# 5205 fuel pump sensor



## GFC Firefighter (Jul 15, 2010)

I fought until the interweb saved me. Found out why my pump wasnt sending diesel to the injectors...THE STUPID COLD START SENSOR! Well we unplugged it because the fuse was blown and kept blowing fuses. The tractor fired right up!!

Will it be ok to run it unplugged? I know what it is for but didnt know how it will affect these new model tractors..im so old school.

Thanks!


----------



## sixbales (May 18, 2011)

Howdy GFC Firefighter,

My neighbor's JD tractor had this same problem several years ago. 

The cold start sensor adjusts the injection pump timing when the engine is cold (below 50 degrees centigrade/122 Fahrenheit) for ease of starting. As long as it will start without the cold start sensor, you should be ok. I would fix it soon.

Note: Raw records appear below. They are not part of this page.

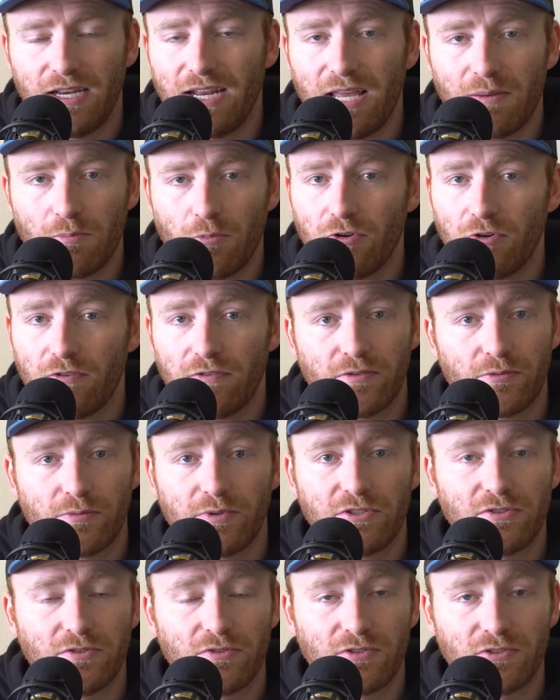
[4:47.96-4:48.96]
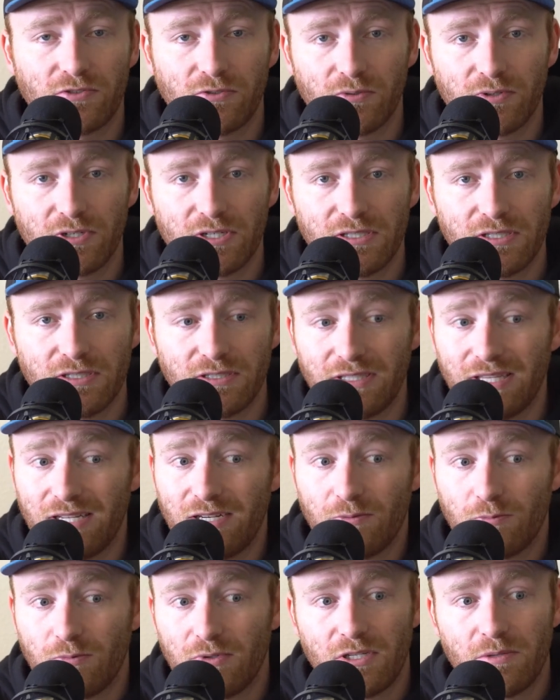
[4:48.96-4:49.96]
and had more of an original story, that
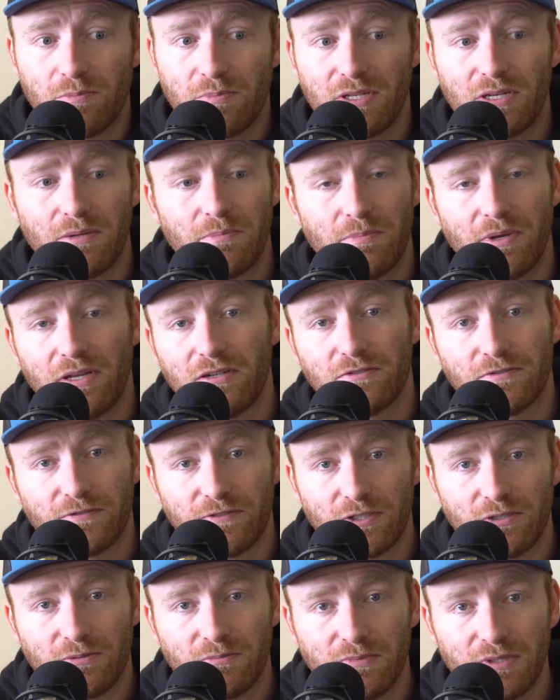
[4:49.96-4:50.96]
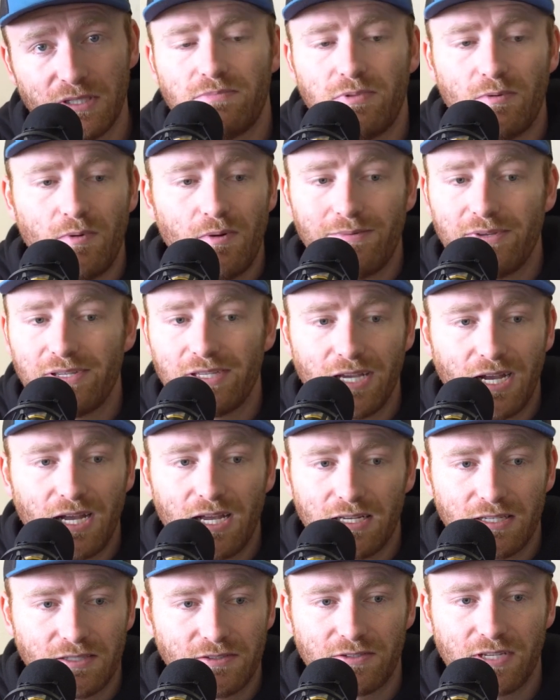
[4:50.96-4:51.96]
it would have been been a better film, but what we
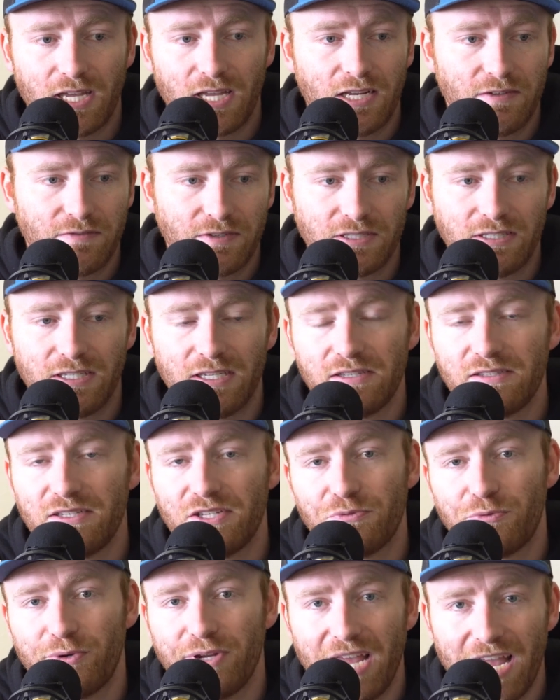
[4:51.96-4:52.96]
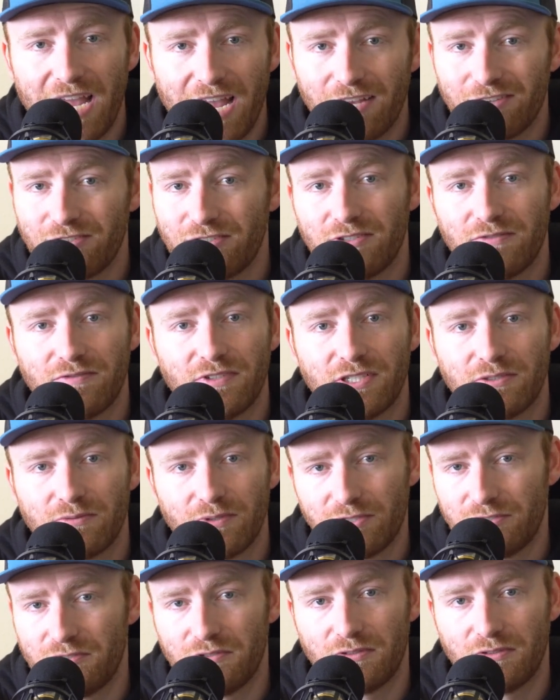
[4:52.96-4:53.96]
got is kind of a Disney rehashing of the
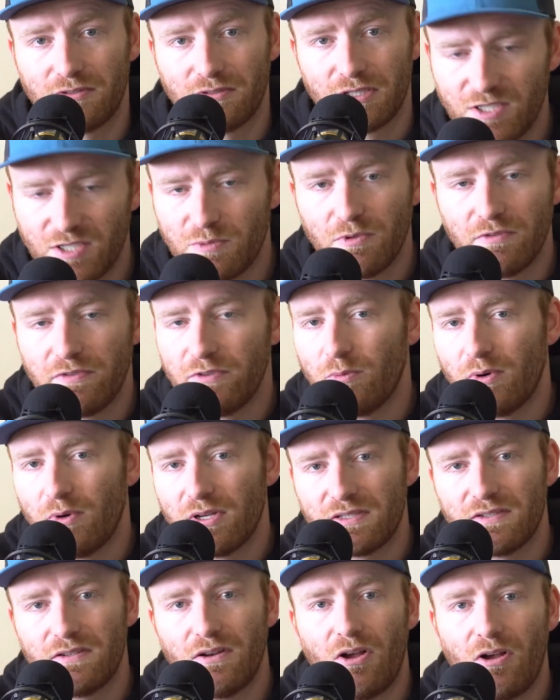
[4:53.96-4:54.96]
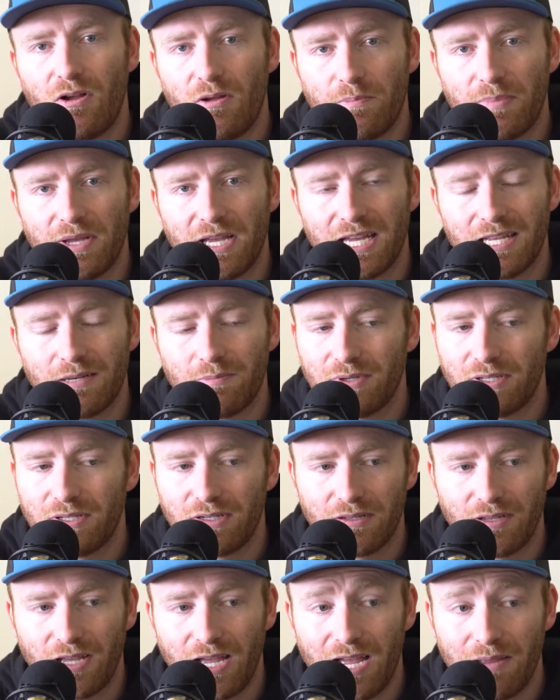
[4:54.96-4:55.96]
original. This movie wasn't all bad,
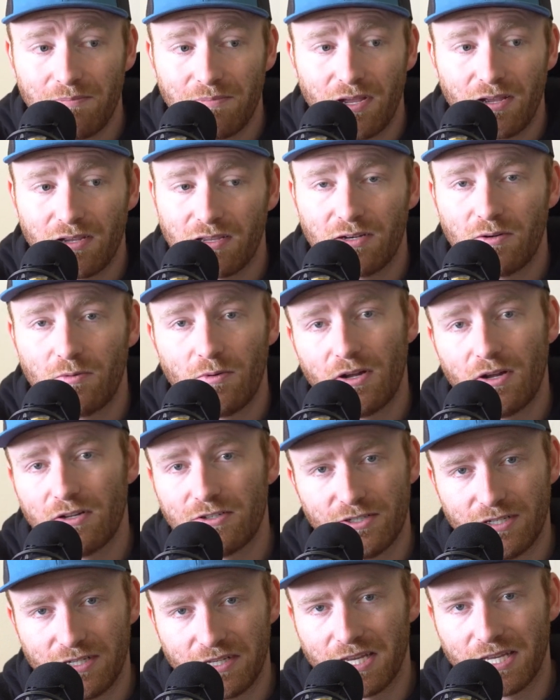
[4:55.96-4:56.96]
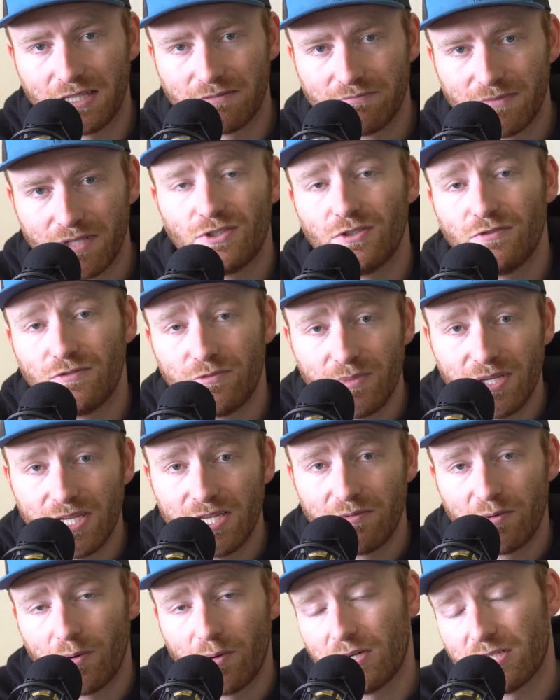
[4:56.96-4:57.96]
but I'm not going to watch it again. So for
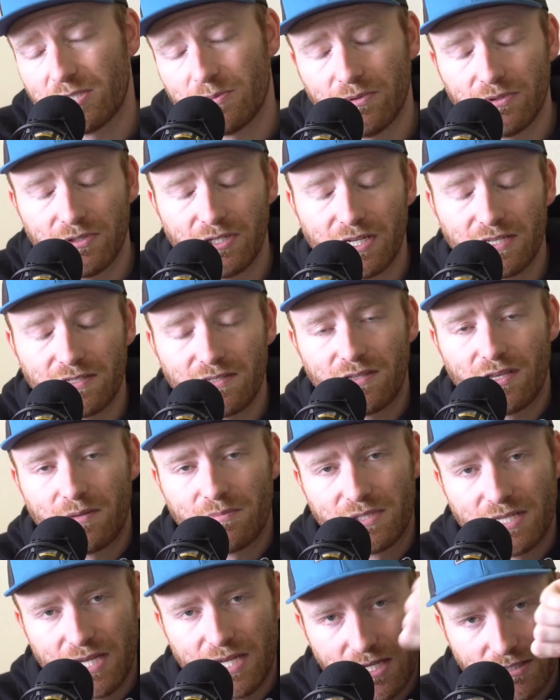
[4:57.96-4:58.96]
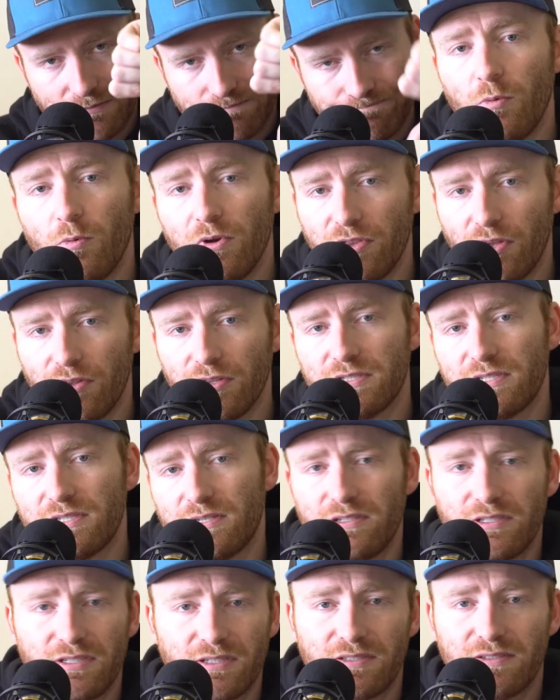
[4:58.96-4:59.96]
me, rewatchability gets a thumbs down. With all these
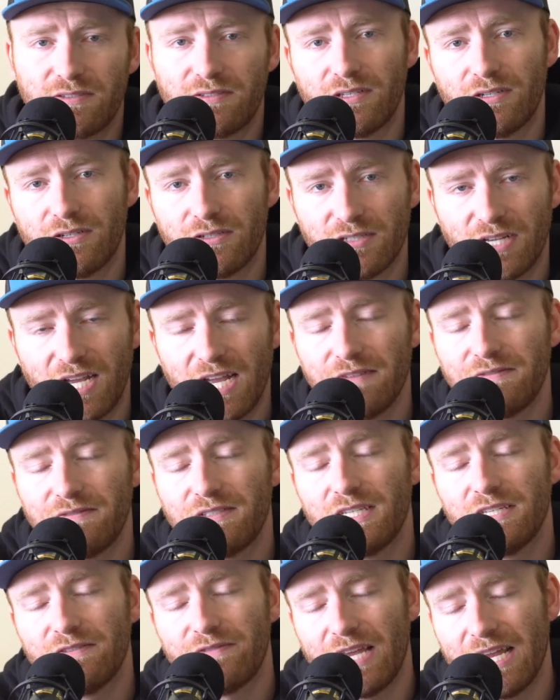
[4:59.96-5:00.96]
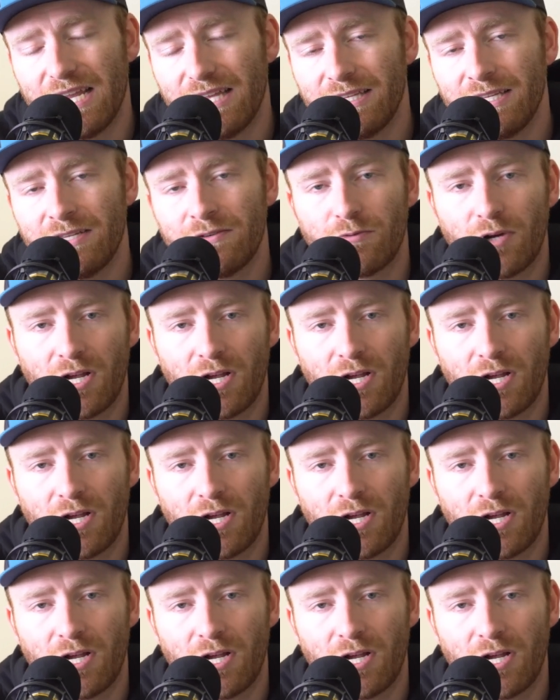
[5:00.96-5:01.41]
areas considered, I have to give Alien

One thing...DO NOT use ether/starting fluid to cold start your engine.


----------



## Fedup (Feb 25, 2014)

It's my understanding that the solenoid involved here is not for cold starting at all. It is merely an emissions trick to advance the pump timing by a few degrees in hopes to reduce emissions while the engine warms up. Some manufacturers use a temp sensor, some use timers. Deere sensors are well known for grounding internally, blowing fuses and causing problems. If it were mine, I would simply eliminate the wires to and from the sensor, and simply forget about it. The tractor will never know the difference.


----------